L’Etrange Festival 2018 – May The Devil Take You de Timo Tjahjanto : Suicide Circus

Posté le 21 septembre 2018 par

Après une incursion dans le genre de son ami Gareth Evans avec Headshot, Timo Tjahjanto est de retour à l’horreur, son domaine de prédilection, avec May The Devil Take You. Et si le diable vient vous chercher, c’est pour vous emmener en enfer, en suivant les traces de Sam Raimi.

A l’aune de la mort de son père, Annie (Chelsea Islan) va retrouver sa belle-famille dans l’ancienne maison familiale qui recèle bien des secrets et des fantômes à l’origine du mal qui touche cette famille. Le cinéaste indonésien montre clairement dès les premières secondes son allégeance à une esthétique de l’horreur très remarquable entre Sam Raimi et la J-horror. Ainsi, il n’est pas dans la recherche d’une expérience nouvelle mais dans la création d’un objet maîtrisé et efficace. Le métrage est donc un espèce de collage de lieux communs du genre, mais qui reste fascinant par la qualité et l’attention que porte le créateur de son œuvre, à bien faire.

C’est aussi la recherche des personnages de l’œuvre, ils veulent bien faire, ce qui est différent de faire le bien. Annie, qui est littéralement rongée par le regret après la mort étrange de sa mère, comme le montre sa cicatrice au bras, cherche à savoir. Voire à réparer l’irréparable. Cette obsession n’a d’égal que la malédiction à l’origine de l’ensemble de ses tourments. Ainsi l’espace du film devient un espace mental où les personnages affrontent leurs peurs autant que leurs proches, où les corps deviennent des objets d’expiation de la folie des esprits. Les personnages font face à la folie qui habite le cœur des hommes, comme chez Sam Raimi. L’influence de ce dernier est plus qu’évidente même si Timo Tjahjanto n’est pas dans un humour aussi cartoonesque, mais plus dans un rire cynique qui serait vu comme cathartique dans un pays où l’opprobre morale semble extrêmement forte, comme le soulignent certains dialogues entre la belle-mère et Annie. Le cinéaste utilise les corps pour se moquer des conventions, là où Raimi faisait du burlesque gore. La mère devient la bête, le frère épouse son impuissance, et la fille devient le vaisseau d’une haine qui l’habitait bien avant sa possession. C’est dans des variations minimes que le cinéaste indonésien construire une œuvre incisive. Mais c’est également dans une humble maîtrise que le cinéaste parvient à nous intéresser malgré certains poncifs.

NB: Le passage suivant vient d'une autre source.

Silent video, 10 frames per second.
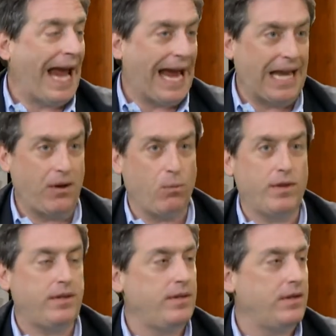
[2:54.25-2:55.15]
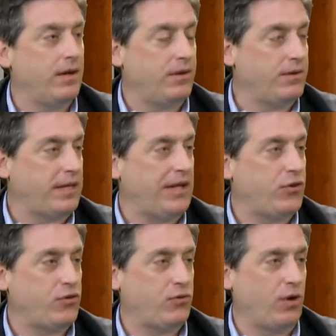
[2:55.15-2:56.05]
and within those,
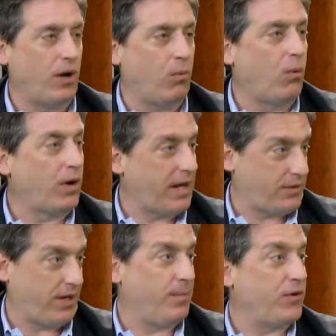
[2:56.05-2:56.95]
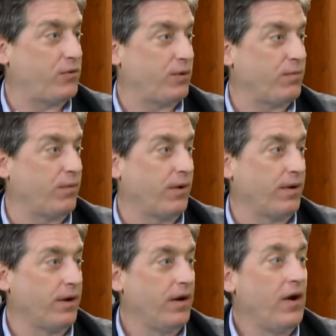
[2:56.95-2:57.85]
each ward has a commissioner for it.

L’évolution de la colorimétrie et l’attention que le cinéaste porte à la lumière nous offre une expérience onirique qui finalement n’est pas si commune dans la production actuelle. Les mouvements de caméra et les effets toujours très précis nous confortent dans le sentiment que même si ces images semblent déjà avoir été vues, elles frappent toujours autant quand on s’applique à les mettre en scène avec une telle précision. Certes, tout n’est pas réussi, et le métrage sonne faux parfois. Mais l’enchaînement des propositions nous permet toujours de passer outre quand on veut bien y croire.

Timo Tajhanto a donc bien fait, il a tenté de ne pas tomber dans les travers de la production actuelle par une violence viscérale par exemple. Et parce que l’absence de Raimi dans le paysage cinématographique cause une vraie détresse dans le genre, les évocations de l’œuvre du réalisateur de Evil Dead par Tajhanto ne sont au final, pas si mal. Puisse le diable lui laisser le temps de nous proposer une nouvelle œuvre qui, à l’aune de celle-ci, pourrait bien marquer le genre, à moins qu’il ne l’emmène définitivement en enfer.

Kephren Montoute.

May The Devil Take You (Sebelum Iblis Menjemput) de Timo Tjahjanto. Indonésie. 2018. 

Projeté dans le cadre de L’Etrange Festival 2018.